● TO DO
Copying rule for the data below: take the line containing "(920.02 s to 920.92 s)" and every line after it to the end, exactly, and drop all pictures.

● INFORMATION SHOWN
══════

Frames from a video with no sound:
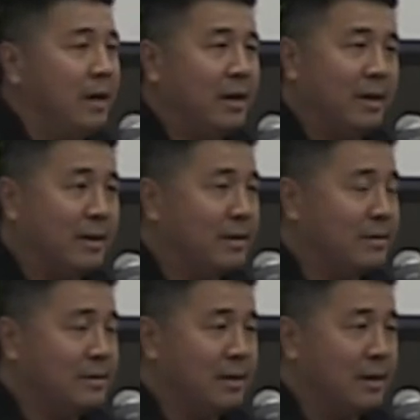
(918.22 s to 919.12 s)

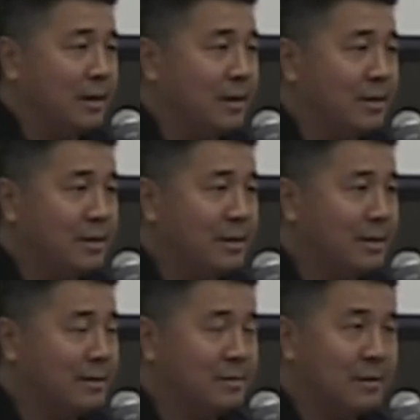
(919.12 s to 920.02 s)
And, uh,
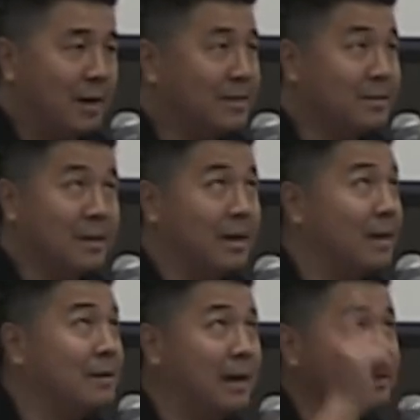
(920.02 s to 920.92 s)
and I can tell you,
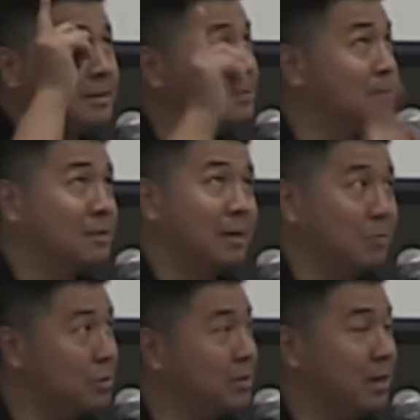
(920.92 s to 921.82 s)
I, I just kept
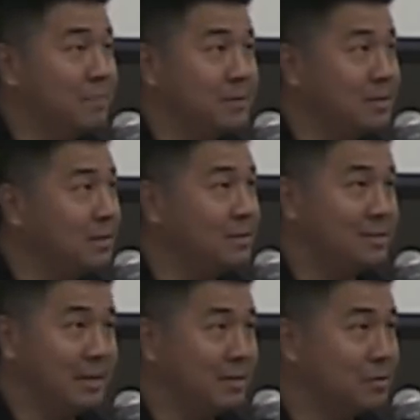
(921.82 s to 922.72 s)
looking up and
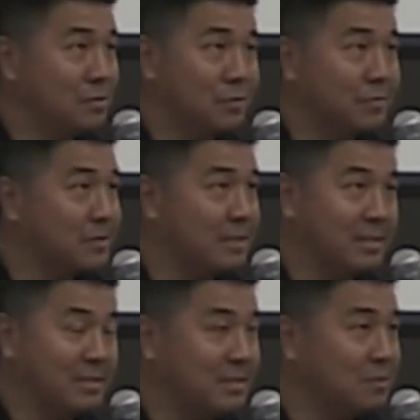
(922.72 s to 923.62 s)
seeing the surface, and
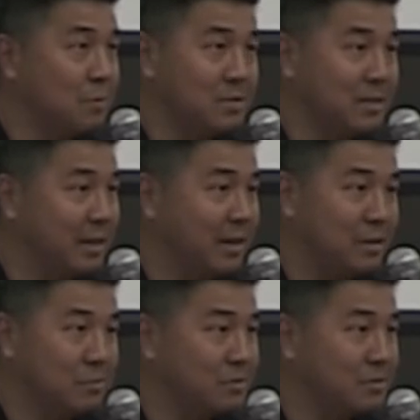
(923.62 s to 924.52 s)
it just wasn't getting any
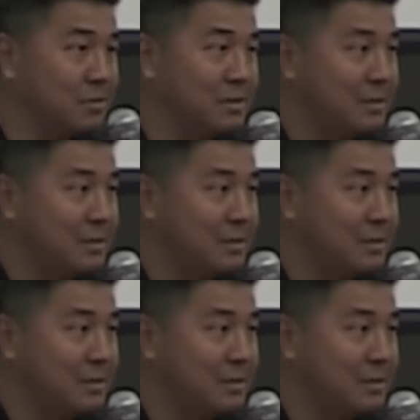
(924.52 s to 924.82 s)
closer.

══════

● EXPECTED OUTPUT
(920.02 s to 920.92 s)
and I can tell you,
(920.92 s to 921.82 s)
I, I just kept
(921.82 s to 922.72 s)
looking up and
(922.72 s to 923.62 s)
seeing the surface, and
(923.62 s to 924.52 s)
it just wasn't getting any
(924.52 s to 924.82 s)
closer.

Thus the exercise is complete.